Apt-get update/upgrade is an excellent tool from Debian GNU/Linux, but sometimes you can have lots of problems when you have a limited amount of free space on your system.
From last week's upgrade on my Testing, I needed to download 150Mb of packages and afterwards 45Mb will be used. Postgresql data resides on a RAID out of / but I encountered problems with disk space, because
apt wanted to use the /var filesystem for migration dump.
Same problems two weeks ago for OpenOffice, while upgrade requested 60Mb for files & 25 more after upgrade, I was obliged to free up 250Mb only for a temp space during OpenOffice 1.1 upgrade. SuSE also have
some problems during YOU while they provide a kernel patch: when mkinitrd fails, it didn't tries again until success but returns to Yast. At first reboot, you're in trouble with GRUB and need a failsafe boot
+mkinitrd to solve it (if you have enough disk space).

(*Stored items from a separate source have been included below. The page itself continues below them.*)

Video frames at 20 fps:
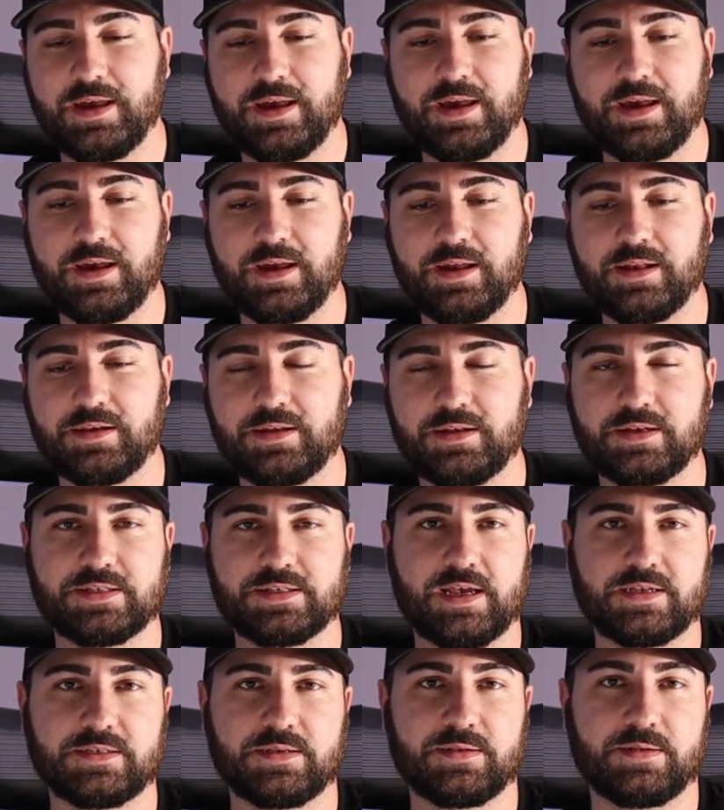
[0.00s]
and is
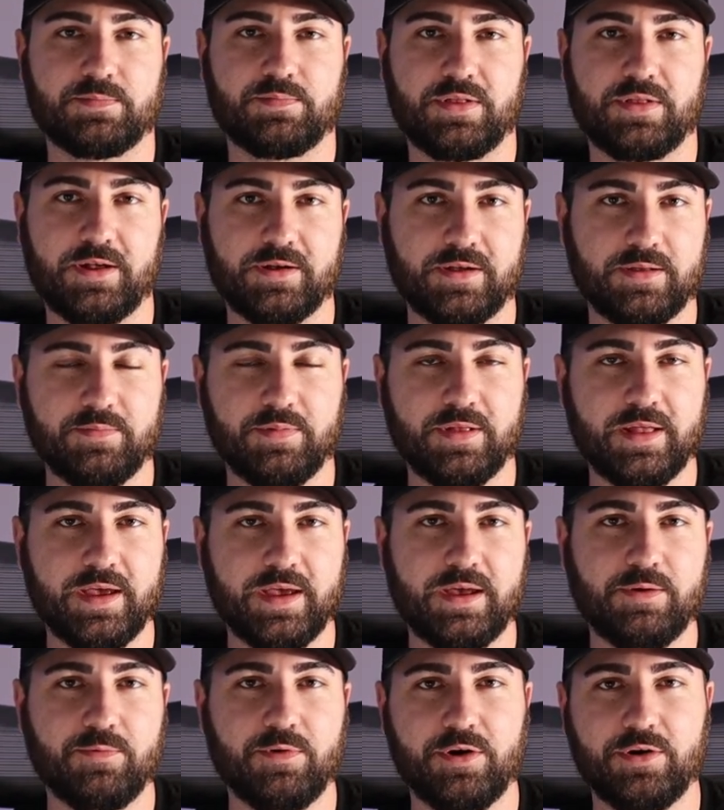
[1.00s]
as plug and
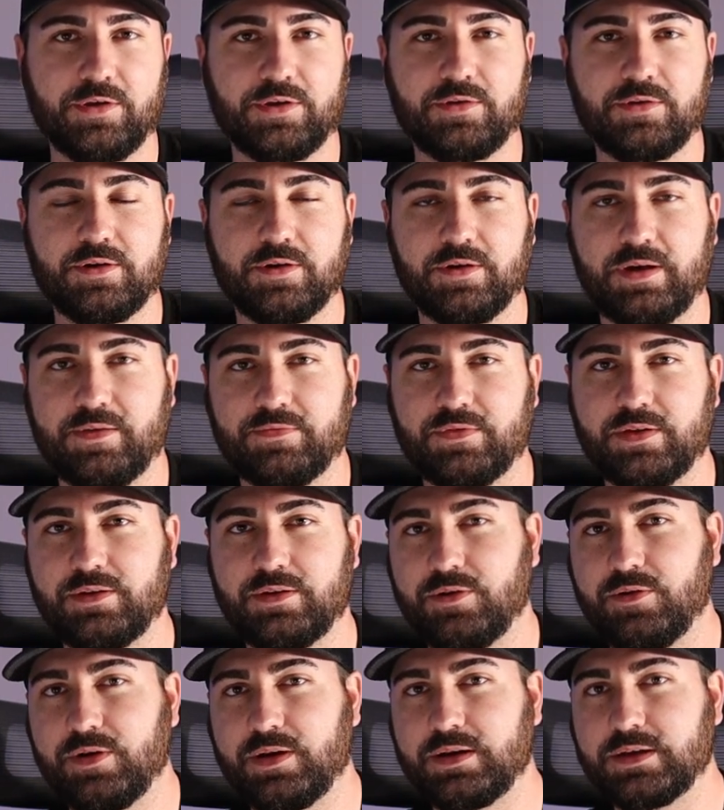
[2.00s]
play where you don't have to
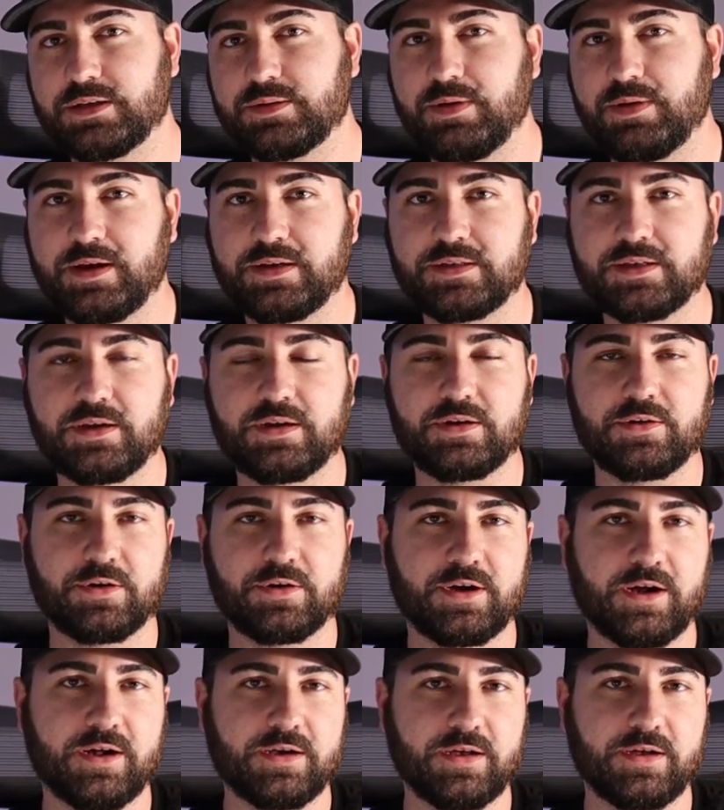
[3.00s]
do any splicing or
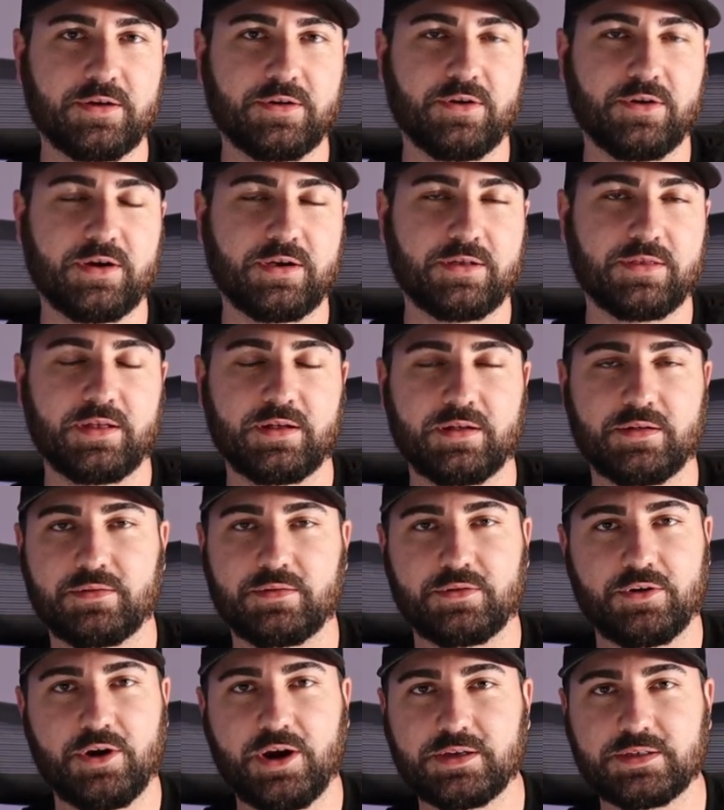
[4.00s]
cutting or anything
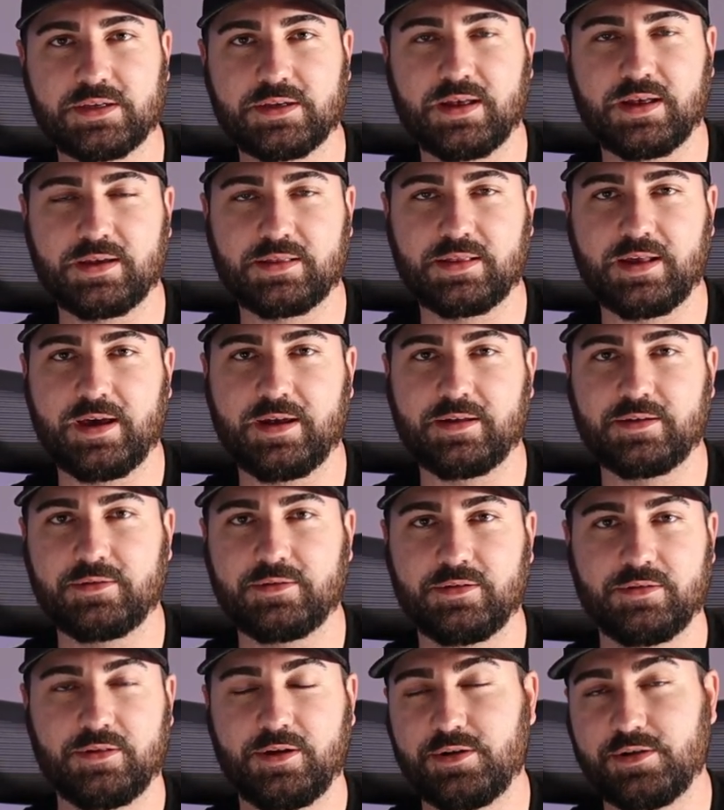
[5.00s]
crazy like that.
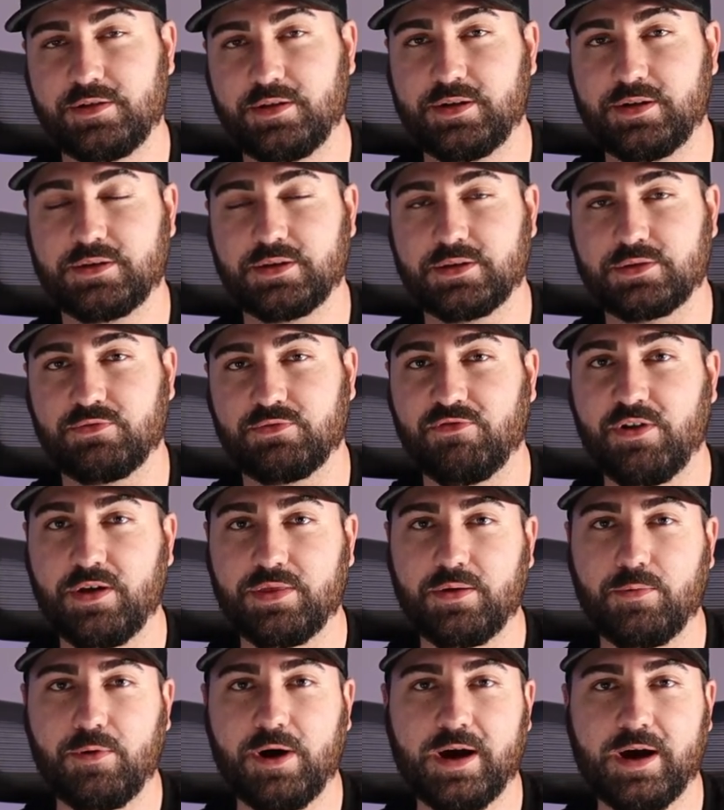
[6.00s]
You literally just
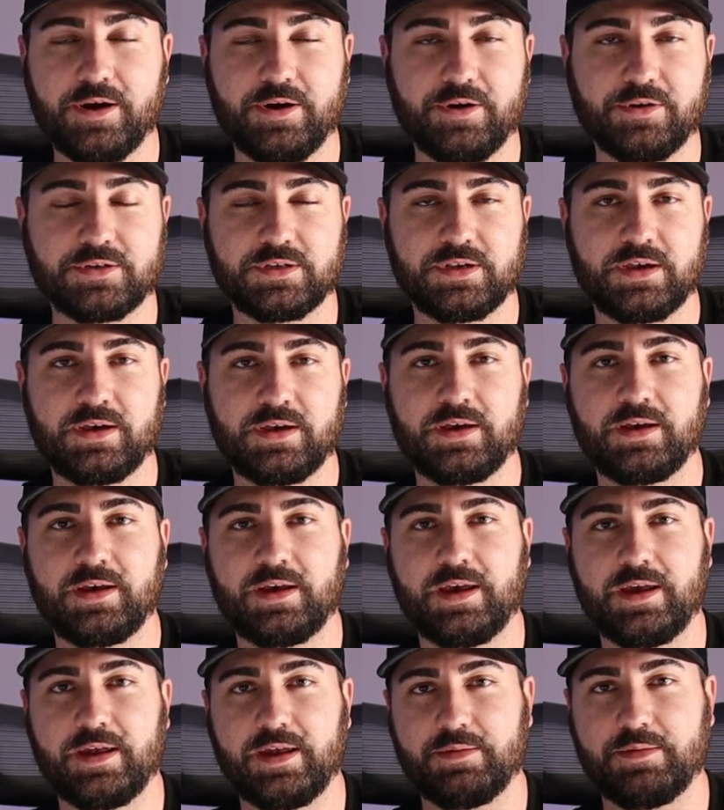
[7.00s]
run the wires
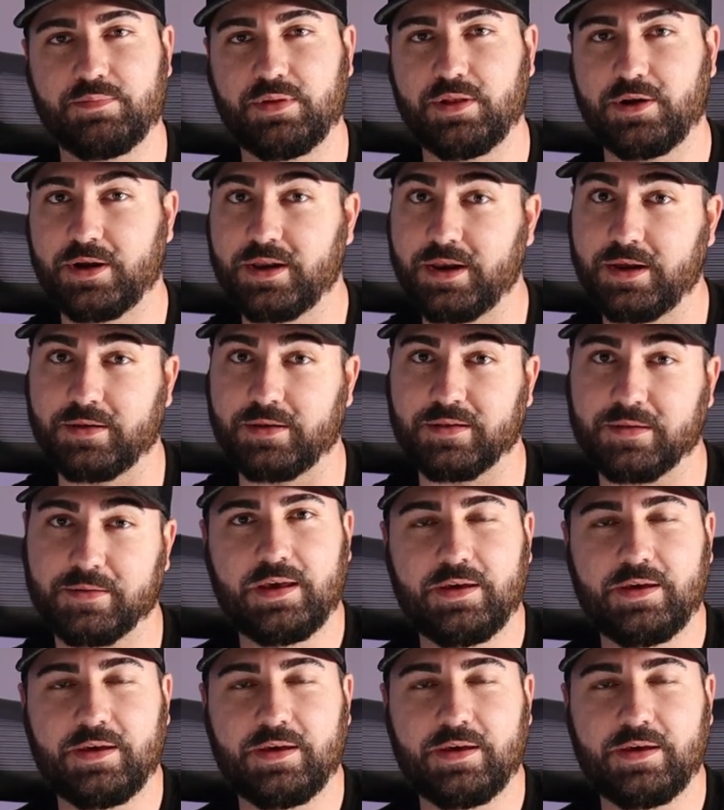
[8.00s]
and plug it in.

These glitches took me time to solve and a little headache but when you add these time slices, you find yourself loosing half a day per two weeks, correcting small problems for +-10 Linux systems. Maybee dist
ributions should double-check the actions of their patch distibution systems in order for sysadmin to have a less life doom and lambda users to avoid bad suprises.